И уж тем более активно использовались византийские реликвии, привезенные Зоей в своем багаже – на них даже ссылались, говоря о некоем символическом правопреемстве.
Здесь можно обратить внимание на золотое навершие резной иконы из лазурита – там изображен византийский двуглавый орел.
А этот мощевик – русской работы, но в центре его константинопольская камея.
Портретов молодой Зои не сохранилось. Имеющиеся отзывы о ее внешности в основном нелестны – хотя, вполне возможно, высказаны политическими противниками. Единственное, что позволяет судить о ее облике – реконструкция по черепу, выполненная криминалистами уже в ХХ столетии по методу Герасимова. Но тут ей под шестьдесят.
Вокруг новоприбывшей княгини сразу начал складываться свой клан. Однако в первые годы брака прямого влияния на вопросы престолонаследия это не имело: у Софьи рождались девочки, которые одна за другой умирали во младенчестве.
Взрослеющий наследник – Иван-младший – уже числился соправителем, да и сам собирался жениться (его избранницей стала дочь молдавского господаря Стефана Великого Елена, в Москве именовавшаяся «Елена Волошанка»).
Тут ситуация, однако, начинает меняться. У Софьи наконец рождается здоровая дочь, а следом и несколько сыновей. Но на их пути к престолу – пасынок, у которого вскоре рождается и собственный сын, названный Дмитрием.
Казалось бы, шансы старшего сына Софьи, Василия, на великокняжеский престол минимизируются. Но тут, в возрасте всего тридцати с небольшим лет наследник и соправитель Иван Молодой внезапно заболевает. Призванный лекарь-иностранец оказывается бессильным. После смерти Ивана-младшего множатся слухи о его отравлении (и легко угадать, на кого грешили). Лекаря на всякий случай казнили, но слухи не утихли. (И трудно, конечно, судить о причинах, но после этой даты общих детей у Ивана III и Софьи больше не было.)
Теперь при дворе две соперничающие группировки, готовые поддержать кого-то из детей – потенциальных наследников (они почти ровесники, сын Василий лишь на пару лет старше внука Дмитрия).
В конце концов, в 1498 году, Иван III делает выбор в пользу Дмитрия. Вот чин поставления его на княжение – целый увесистый том. Дмитрию 15 лет.

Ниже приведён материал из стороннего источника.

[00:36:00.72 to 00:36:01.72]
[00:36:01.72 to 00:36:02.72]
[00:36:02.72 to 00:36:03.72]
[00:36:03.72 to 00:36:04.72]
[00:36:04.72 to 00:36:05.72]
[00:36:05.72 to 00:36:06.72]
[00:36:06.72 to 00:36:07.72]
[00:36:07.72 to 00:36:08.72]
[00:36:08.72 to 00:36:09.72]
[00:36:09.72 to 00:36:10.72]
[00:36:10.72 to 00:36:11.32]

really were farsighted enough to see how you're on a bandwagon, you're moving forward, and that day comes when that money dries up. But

Есть и еще один любопытный предмет, который историки также считают документальным свидетельством этого события. Эта вышитая пелена, происходящая из мастерской матери Дмитрия Елены Волошанки, изображает торжественную процессию на Соборной площади в Кремле.
Вот дед и внук – седобородый Иван и Дмитрий в красном плаще, со сложенными на груди руками.

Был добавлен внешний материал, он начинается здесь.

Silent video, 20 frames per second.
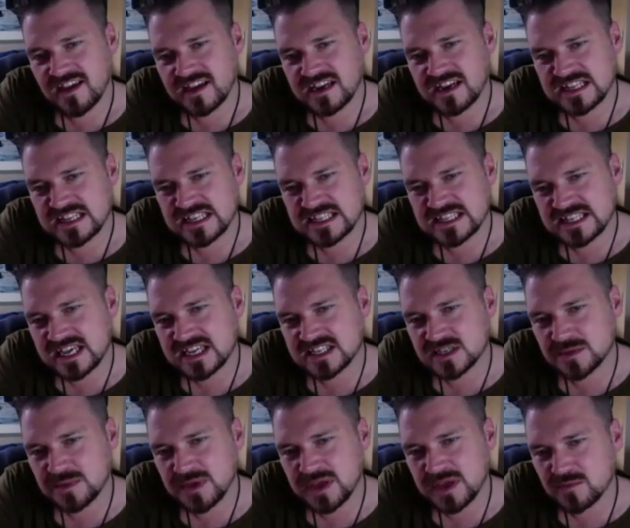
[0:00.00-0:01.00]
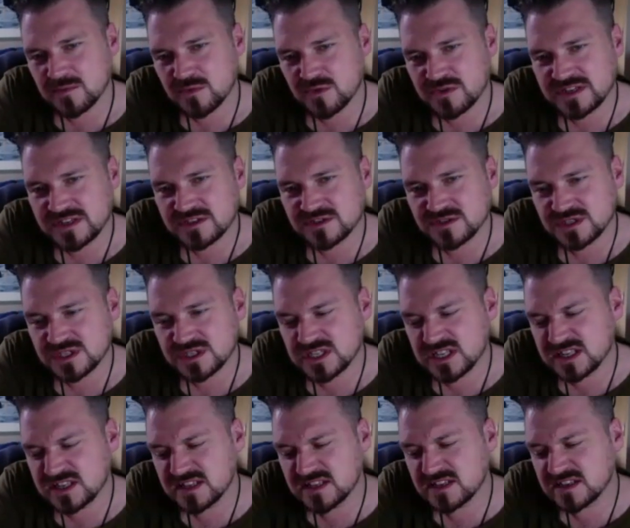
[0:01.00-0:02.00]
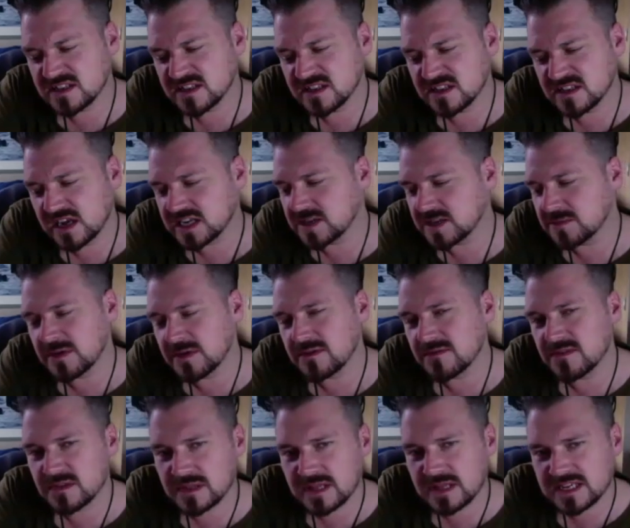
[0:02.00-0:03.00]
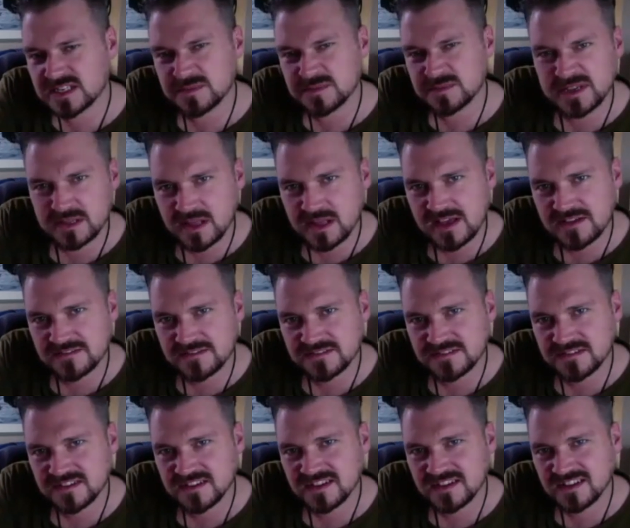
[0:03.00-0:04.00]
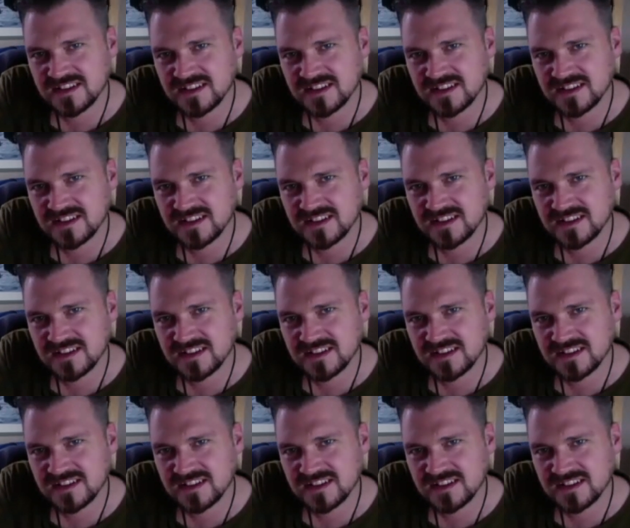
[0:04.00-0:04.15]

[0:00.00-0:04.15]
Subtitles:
and I think that's a bit more interesting than can you move the glass a bit left.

А здесь, в левом нижнем углу, по мнению историков, расположились интересующие нас дамы. Софья – в первом ряду, в красном платье. Елена – чуть в глубине, в желтой накидке.
Триумф оказался недолгим. Партия Софьи не сложила оружия и добилась своего – через несколько лет Дмитрий с Еленой попали в опалу и были взяты под стражу. Некоторые их союзники были казнены. Официальным наследником провозгласили Василия, и тот, вступив в 1505 году на престол, велел заковать соперника-племянника «в железы». Обстоятельства смерти Дмитрия в заточении в 1509 году до сих пор не очень ясны.
Ну, а дальше нас ожидали сын Василия Иван Грозный с опричниной, прерывание династии, смута и прочие прелести российской истории. Что было бы при ином раскладе вещей – кто знает…
Выставка открыта в Одностолпной палате, до середины июля.